__TASK DIRECTIONS__: In the records that follow, find the line containing "[00:00:00.00 to 00:00:01.00]" and the line containing "[00:00:40.79 to 00:00:41.39]", then transcribe both and every line between them exactly, omitting pictures.

Saved data entries
■ ■ ■

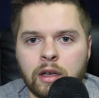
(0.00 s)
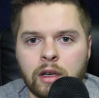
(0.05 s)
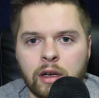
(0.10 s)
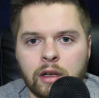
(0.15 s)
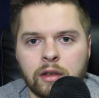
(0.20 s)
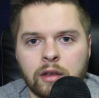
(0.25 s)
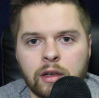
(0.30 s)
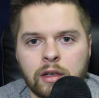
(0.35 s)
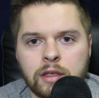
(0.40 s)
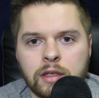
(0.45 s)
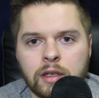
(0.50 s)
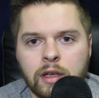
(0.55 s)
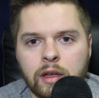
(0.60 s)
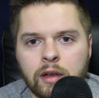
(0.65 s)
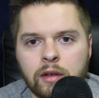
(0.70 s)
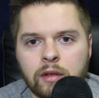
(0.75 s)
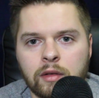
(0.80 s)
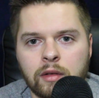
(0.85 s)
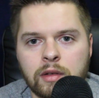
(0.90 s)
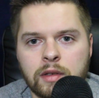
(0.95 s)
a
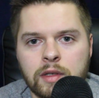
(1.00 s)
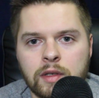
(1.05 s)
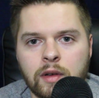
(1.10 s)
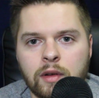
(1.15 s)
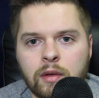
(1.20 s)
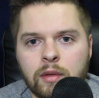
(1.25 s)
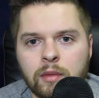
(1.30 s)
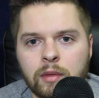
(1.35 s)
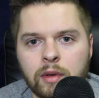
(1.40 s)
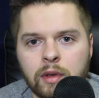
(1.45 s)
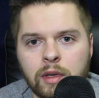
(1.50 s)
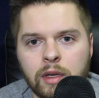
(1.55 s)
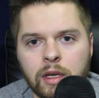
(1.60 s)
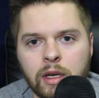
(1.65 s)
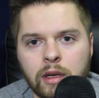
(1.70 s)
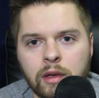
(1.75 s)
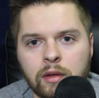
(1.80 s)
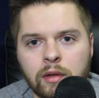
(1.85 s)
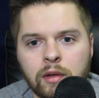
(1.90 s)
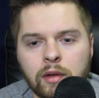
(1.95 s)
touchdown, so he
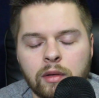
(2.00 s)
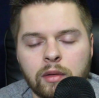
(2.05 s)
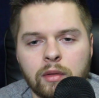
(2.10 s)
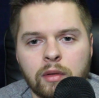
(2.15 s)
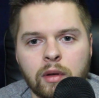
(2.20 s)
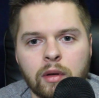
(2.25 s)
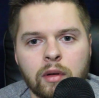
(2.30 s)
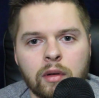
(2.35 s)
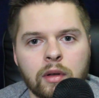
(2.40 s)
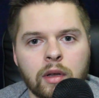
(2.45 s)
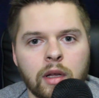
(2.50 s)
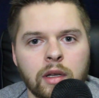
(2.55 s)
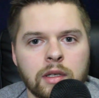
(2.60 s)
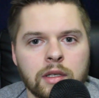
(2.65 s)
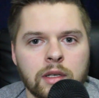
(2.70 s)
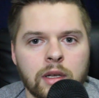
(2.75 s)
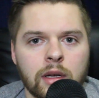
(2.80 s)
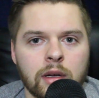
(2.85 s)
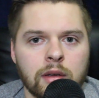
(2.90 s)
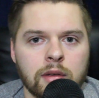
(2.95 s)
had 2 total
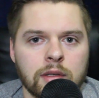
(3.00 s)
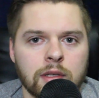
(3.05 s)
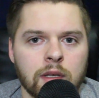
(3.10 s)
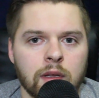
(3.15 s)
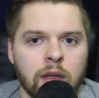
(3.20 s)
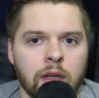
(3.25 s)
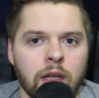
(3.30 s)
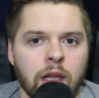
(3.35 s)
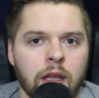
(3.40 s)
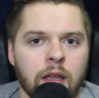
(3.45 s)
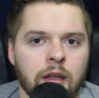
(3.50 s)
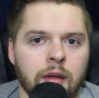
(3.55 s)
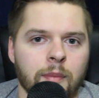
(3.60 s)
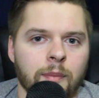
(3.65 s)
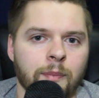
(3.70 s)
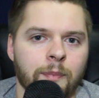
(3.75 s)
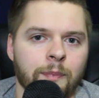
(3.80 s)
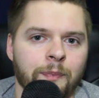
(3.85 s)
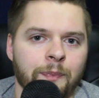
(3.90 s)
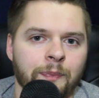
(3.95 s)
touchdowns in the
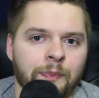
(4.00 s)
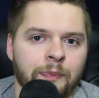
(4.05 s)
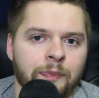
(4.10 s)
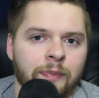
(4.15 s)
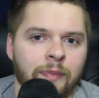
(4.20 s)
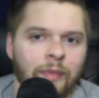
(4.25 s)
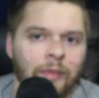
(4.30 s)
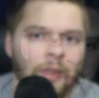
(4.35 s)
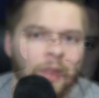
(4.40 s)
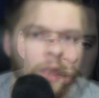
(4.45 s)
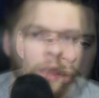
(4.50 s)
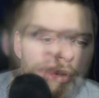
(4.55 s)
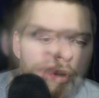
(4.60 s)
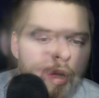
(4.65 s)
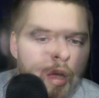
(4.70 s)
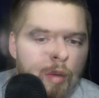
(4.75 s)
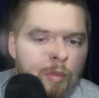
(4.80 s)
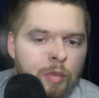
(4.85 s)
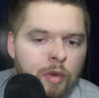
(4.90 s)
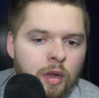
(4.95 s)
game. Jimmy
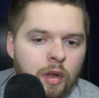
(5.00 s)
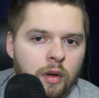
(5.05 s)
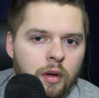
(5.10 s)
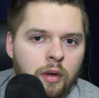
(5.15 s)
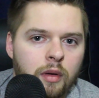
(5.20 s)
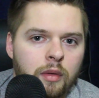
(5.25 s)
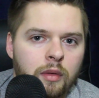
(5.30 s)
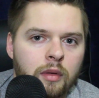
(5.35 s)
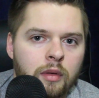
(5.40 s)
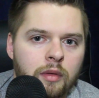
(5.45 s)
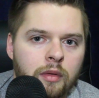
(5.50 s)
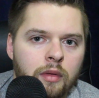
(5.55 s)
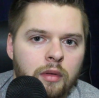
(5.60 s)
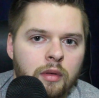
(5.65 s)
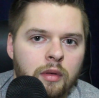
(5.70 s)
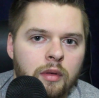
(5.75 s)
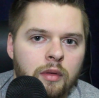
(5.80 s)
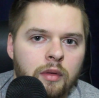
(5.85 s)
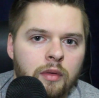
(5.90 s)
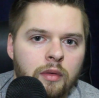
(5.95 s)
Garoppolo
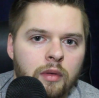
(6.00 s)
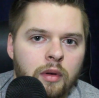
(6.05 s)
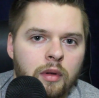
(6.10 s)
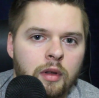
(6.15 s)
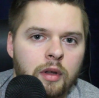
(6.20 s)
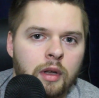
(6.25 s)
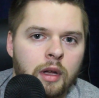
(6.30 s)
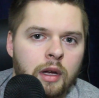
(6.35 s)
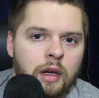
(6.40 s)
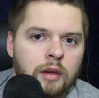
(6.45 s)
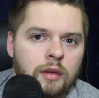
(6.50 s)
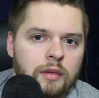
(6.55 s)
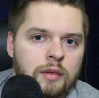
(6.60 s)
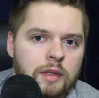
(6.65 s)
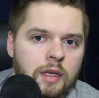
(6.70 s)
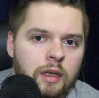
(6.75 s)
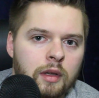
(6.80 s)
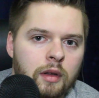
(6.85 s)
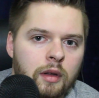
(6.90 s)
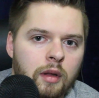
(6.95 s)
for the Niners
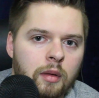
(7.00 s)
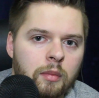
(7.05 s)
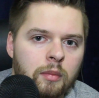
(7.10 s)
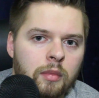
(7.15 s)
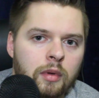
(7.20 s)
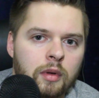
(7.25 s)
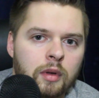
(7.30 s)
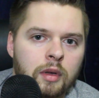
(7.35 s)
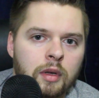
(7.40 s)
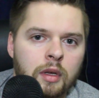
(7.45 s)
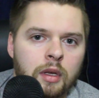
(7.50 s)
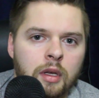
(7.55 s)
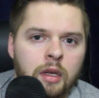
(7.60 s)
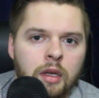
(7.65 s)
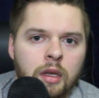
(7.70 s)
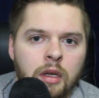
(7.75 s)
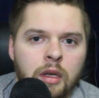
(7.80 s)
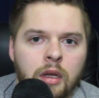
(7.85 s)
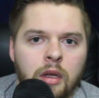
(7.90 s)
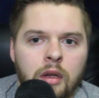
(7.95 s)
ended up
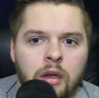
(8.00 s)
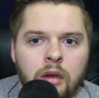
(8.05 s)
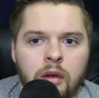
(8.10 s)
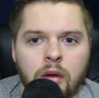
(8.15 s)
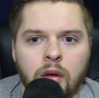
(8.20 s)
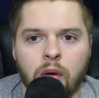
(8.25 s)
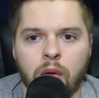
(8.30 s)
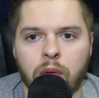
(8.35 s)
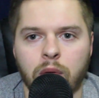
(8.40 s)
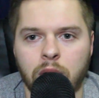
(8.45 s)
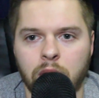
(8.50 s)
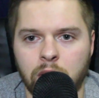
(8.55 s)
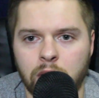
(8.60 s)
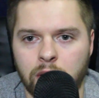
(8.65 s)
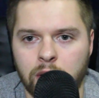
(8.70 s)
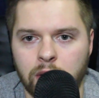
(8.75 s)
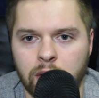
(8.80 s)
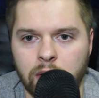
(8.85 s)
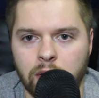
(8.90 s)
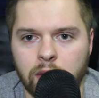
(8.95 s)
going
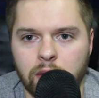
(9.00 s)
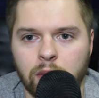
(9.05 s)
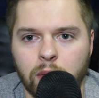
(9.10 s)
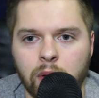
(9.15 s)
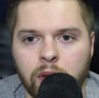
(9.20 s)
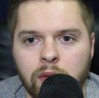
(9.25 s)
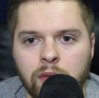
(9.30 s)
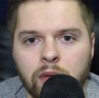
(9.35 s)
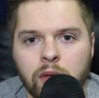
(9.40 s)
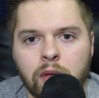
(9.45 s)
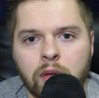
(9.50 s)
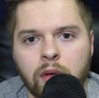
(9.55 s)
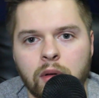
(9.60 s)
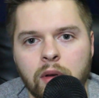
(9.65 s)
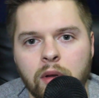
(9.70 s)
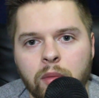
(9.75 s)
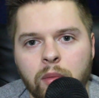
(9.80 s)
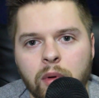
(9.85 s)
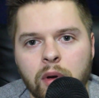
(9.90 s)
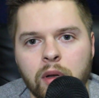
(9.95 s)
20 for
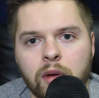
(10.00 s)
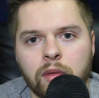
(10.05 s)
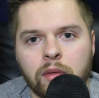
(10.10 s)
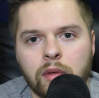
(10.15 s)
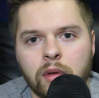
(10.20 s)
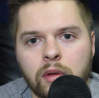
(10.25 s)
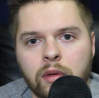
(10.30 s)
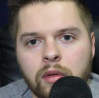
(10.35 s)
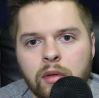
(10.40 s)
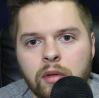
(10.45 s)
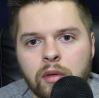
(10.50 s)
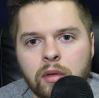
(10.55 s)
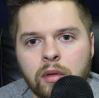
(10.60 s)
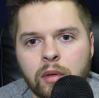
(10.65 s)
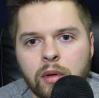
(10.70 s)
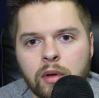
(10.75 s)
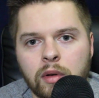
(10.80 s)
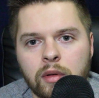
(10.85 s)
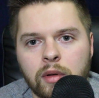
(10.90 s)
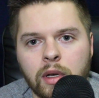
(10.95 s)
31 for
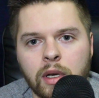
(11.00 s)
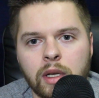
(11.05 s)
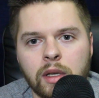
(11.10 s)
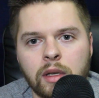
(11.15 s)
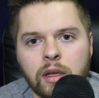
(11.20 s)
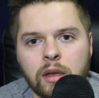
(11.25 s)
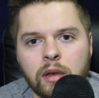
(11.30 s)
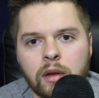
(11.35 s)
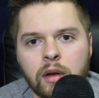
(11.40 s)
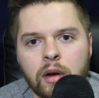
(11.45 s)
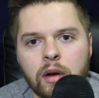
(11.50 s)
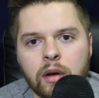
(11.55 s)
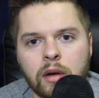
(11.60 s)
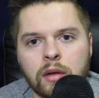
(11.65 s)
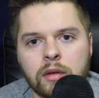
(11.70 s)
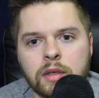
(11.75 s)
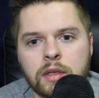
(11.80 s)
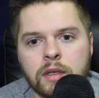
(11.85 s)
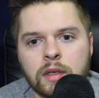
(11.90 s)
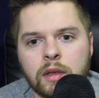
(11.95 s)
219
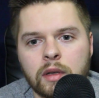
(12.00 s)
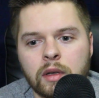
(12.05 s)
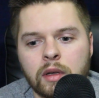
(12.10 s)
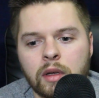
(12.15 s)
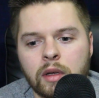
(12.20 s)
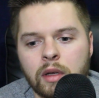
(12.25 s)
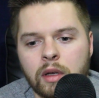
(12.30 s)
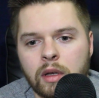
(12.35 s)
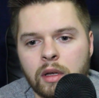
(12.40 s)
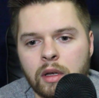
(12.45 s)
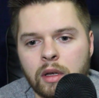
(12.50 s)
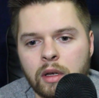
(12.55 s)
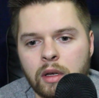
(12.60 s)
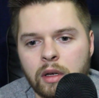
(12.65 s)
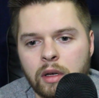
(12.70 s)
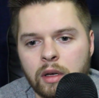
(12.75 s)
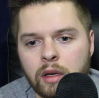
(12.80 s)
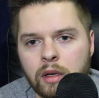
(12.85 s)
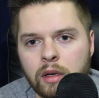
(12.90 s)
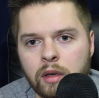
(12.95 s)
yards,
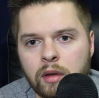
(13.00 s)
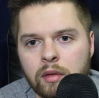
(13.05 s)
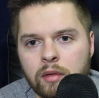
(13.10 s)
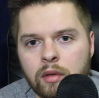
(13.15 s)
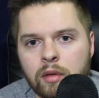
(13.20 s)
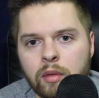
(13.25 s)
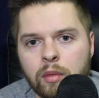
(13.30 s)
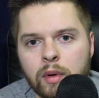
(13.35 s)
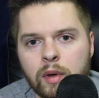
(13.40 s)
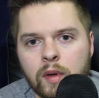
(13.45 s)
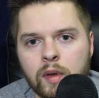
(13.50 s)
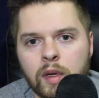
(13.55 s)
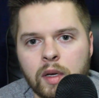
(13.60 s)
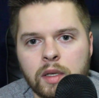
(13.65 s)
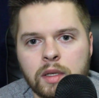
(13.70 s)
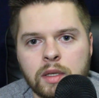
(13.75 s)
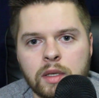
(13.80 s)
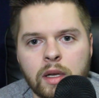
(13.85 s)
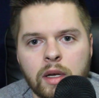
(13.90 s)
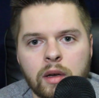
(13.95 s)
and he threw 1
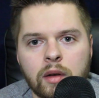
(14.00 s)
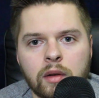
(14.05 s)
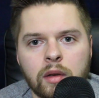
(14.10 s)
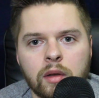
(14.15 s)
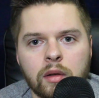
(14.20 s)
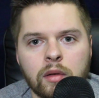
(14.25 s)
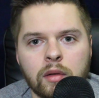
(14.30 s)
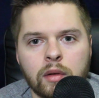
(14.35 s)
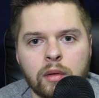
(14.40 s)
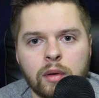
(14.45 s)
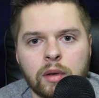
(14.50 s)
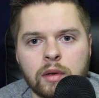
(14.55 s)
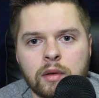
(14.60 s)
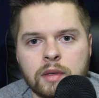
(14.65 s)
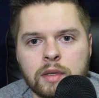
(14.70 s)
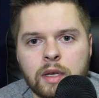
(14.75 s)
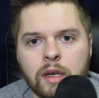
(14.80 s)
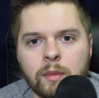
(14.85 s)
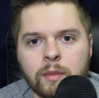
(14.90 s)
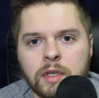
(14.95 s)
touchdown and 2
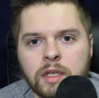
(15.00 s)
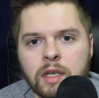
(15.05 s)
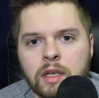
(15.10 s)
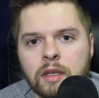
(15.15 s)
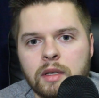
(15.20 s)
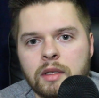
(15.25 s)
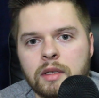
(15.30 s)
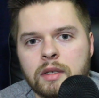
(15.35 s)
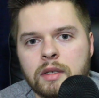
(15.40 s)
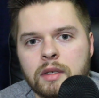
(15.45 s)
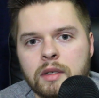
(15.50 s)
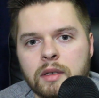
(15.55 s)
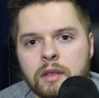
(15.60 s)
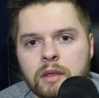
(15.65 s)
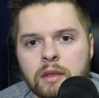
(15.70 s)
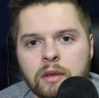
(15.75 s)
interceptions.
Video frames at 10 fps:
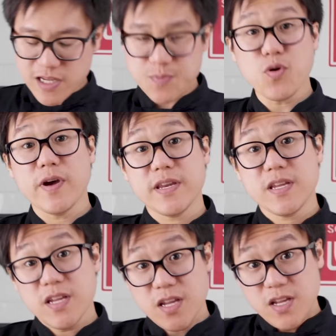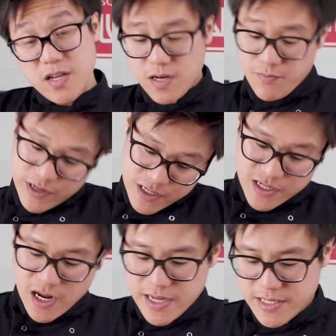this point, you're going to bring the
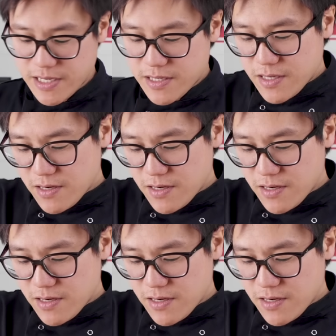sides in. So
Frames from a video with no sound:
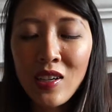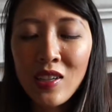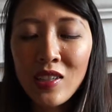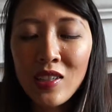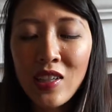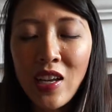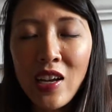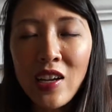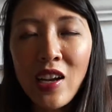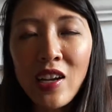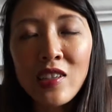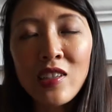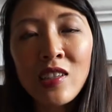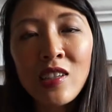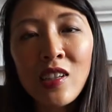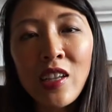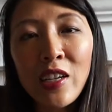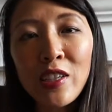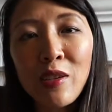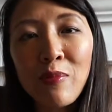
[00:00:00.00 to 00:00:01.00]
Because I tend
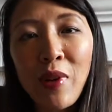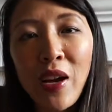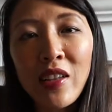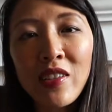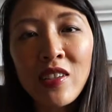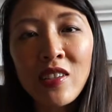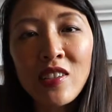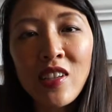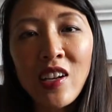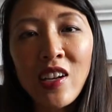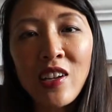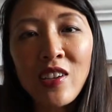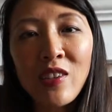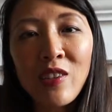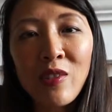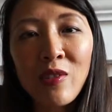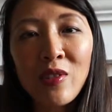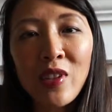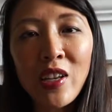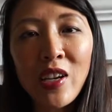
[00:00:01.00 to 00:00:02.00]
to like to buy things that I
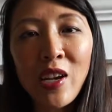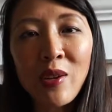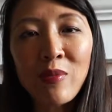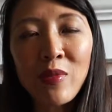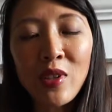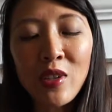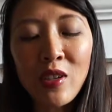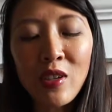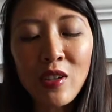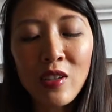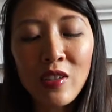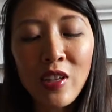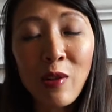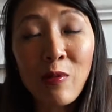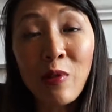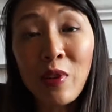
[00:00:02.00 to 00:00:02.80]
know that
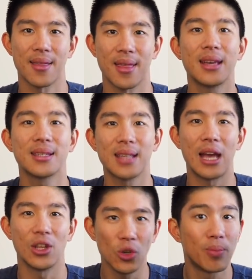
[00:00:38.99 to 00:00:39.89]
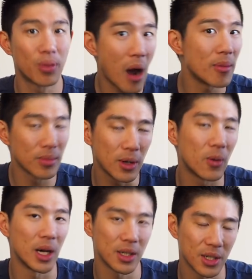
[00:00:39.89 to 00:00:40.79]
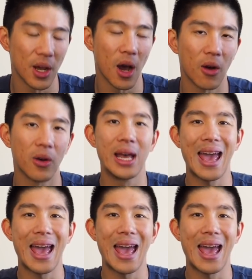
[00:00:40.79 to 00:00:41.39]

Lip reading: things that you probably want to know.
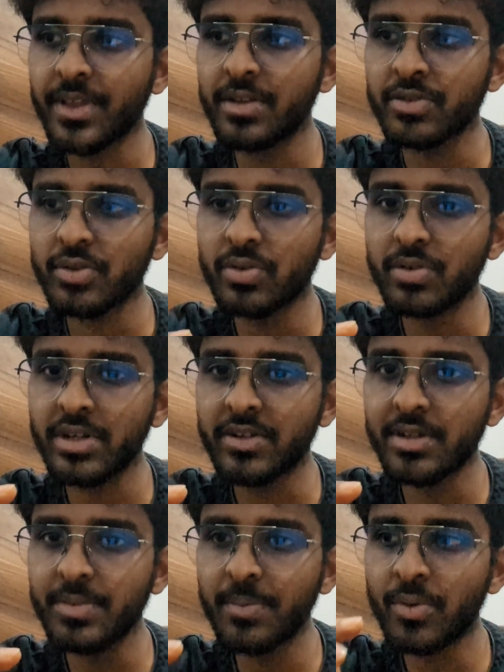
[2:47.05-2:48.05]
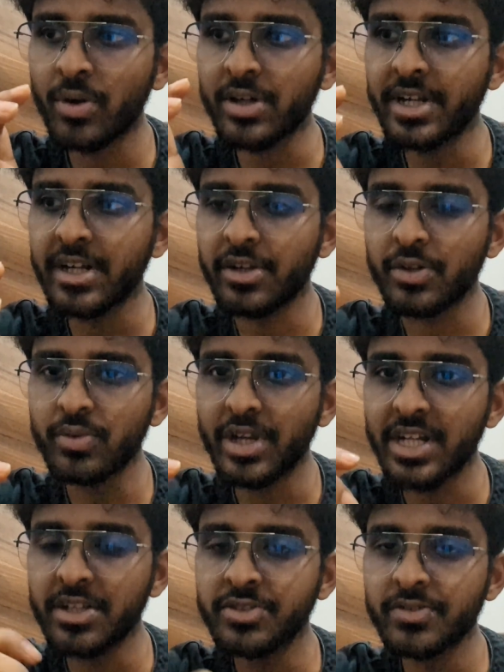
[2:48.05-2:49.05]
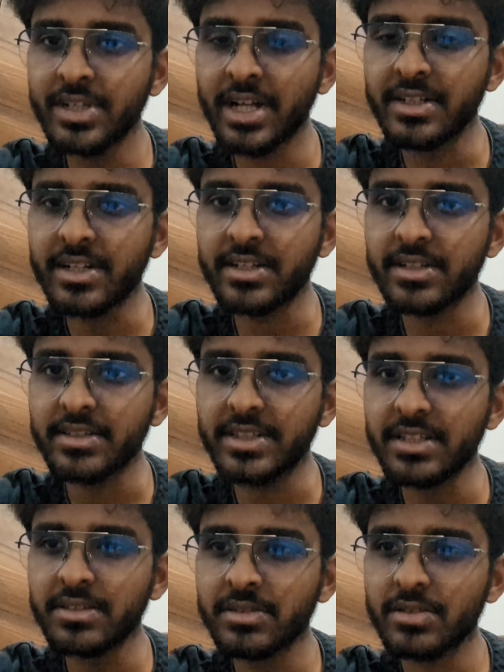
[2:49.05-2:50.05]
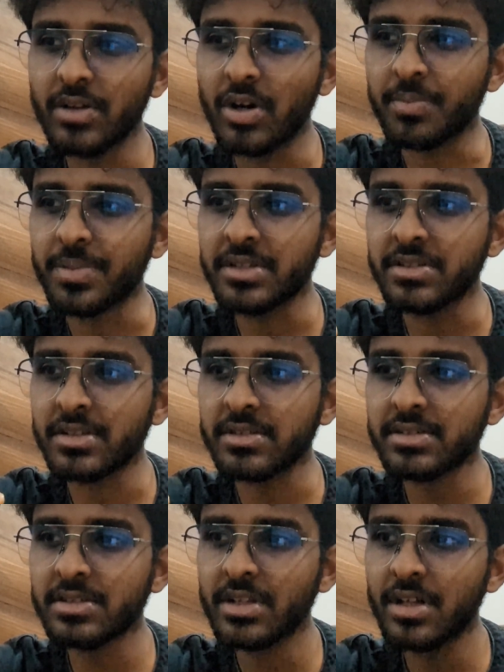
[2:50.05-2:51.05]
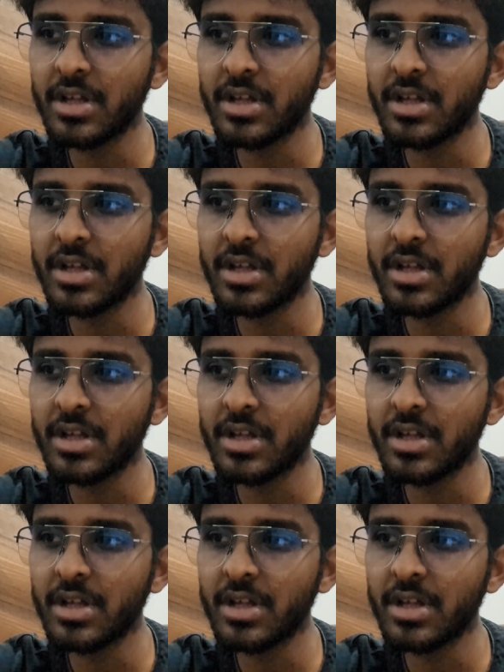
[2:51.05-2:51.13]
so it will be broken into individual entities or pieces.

■ ■ ■

__TASK ANSWER__:
[00:00:00.00 to 00:00:01.00]
Because I tend
[00:00:01.00 to 00:00:02.00]
to like to buy things that I
[00:00:02.00 to 00:00:02.80]
know that
[00:00:38.99 to 00:00:39.89]
[00:00:39.89 to 00:00:40.79]
[00:00:40.79 to 00:00:41.39]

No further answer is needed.